Школьников стали посылать по утрам в поле. Первыми начали забирать на прополку девочек, хотя многие из них были младше меня. В апреле и меня послали на баштан. Теперь мы с тетей Мединой вместе уходили на работу. Я был совершенно счастлив, потому что тетя была веселая, а когда она была веселая, мне казалось, что солнце светит ярко, в полную силу, как и должно светить весеннее солнце. Тетя улыбалась, а я шел рядом, подпрыгивая на одной ноге, и радовался, что все так хорошо устроилось и что все вокруг новое, зеленое: и трава, и миндальные деревья, и баштан дедушки Аббаса…

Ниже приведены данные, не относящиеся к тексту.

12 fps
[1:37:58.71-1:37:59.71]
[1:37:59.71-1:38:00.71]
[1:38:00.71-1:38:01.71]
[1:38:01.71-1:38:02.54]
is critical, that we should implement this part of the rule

Дедушка Аббас был рослый, широкий в кости шестидесятилетний мужчина. Лицо у него было свежее, щеки румяные, в синеватых прожилках, и вообще выглядел он так, словно никогда и не слыхал о войне. Кстати сказать, он терпеть не мог о ней разговаривать, предпочитая разглагольствовать о своих арбузах. Судя по его рассказам, арбузы и впрямь были замечательные: каждую осень их отправляли в Кремль; один раз сам Калинин отведал арбуз с Аббасова баштана, и так ему этот арбуз понравился, что деду Аббасу немедленно выдали орден. Сейчас орден дома, в сундучке, а вот кончится война, он его обязательно нацепит… Наши тетки и матери не очень-то верили таким рассказам, но за веселый нрав прощали Аббасу его безобидное вранье, так же как соленые шуточки и постоянные заигрывания с девчонками. Что касается нас, ребятишек, мы души не чаяли в веселом старике, под его прибаутки работалось легко, споро, мы за день выполняли трехдневную норму. Не переставая балагурить, дед Аббас посылал нас в лавку, к роднику за травой для своего ишака, и мы наперегонки бросались выполнять его поручения.

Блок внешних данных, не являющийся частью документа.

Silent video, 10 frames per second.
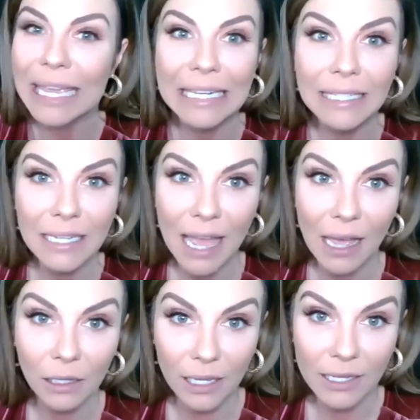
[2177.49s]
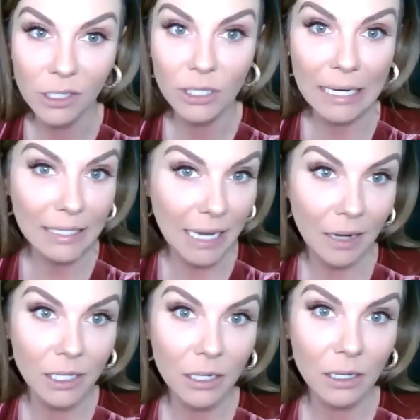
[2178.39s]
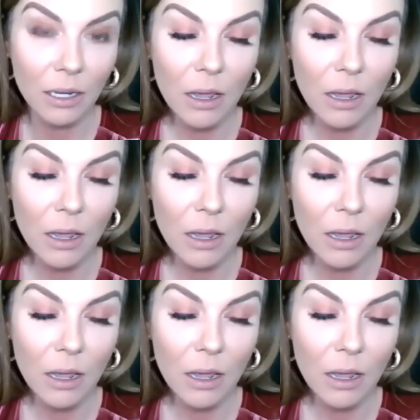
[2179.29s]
Indiag laser didactic.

Как-то старик — тоже в шутку — поспорил с нами, что за один присест может съесть весь хлеб, который мы принесли с собой, и выпить чай, вскипяченный на всю компанию. Предложение это было встречено с восторгом. С шутками и прибаутками дед развернул тряпицу, заменяющую ему дастархан, и мы положили на нее хлеб. Старый Аббас подобрал все до последней крошки, запив целым чайником чая. Ребята хохотали и дружно кричали: "Ура!", а мне почему-то казалось, что ничего смешного здесь нет, просто старик очень хотел есть: два куска ячменного хлеба, которые были у него с собой, — ничто для его большого, изголодавшегося тела; он наелся, а мы все остались голодными…
Утром, уходя на баштан, я брал с собой сумку, набивал ее там огурцами, зелеными сливами, алычой, а в полдень по дороге в школу щедро оделял гостинцами встречных ребятишек, — я хорошо знал, каково это — сидеть вот так на улице и заглядывать в руки всем, кто возвращается из садов…
Тропка, ведущая к баштану, лежала между садами, и нигде еще, кажется, не было такой красоты: свежая трава, фиалки, мята… Но в ту весну я приметил на тропинке другую, удивительную красоту — ей было десять лет, и звали ее Зарифой; каждый день мы вместе шли с баштана в школу.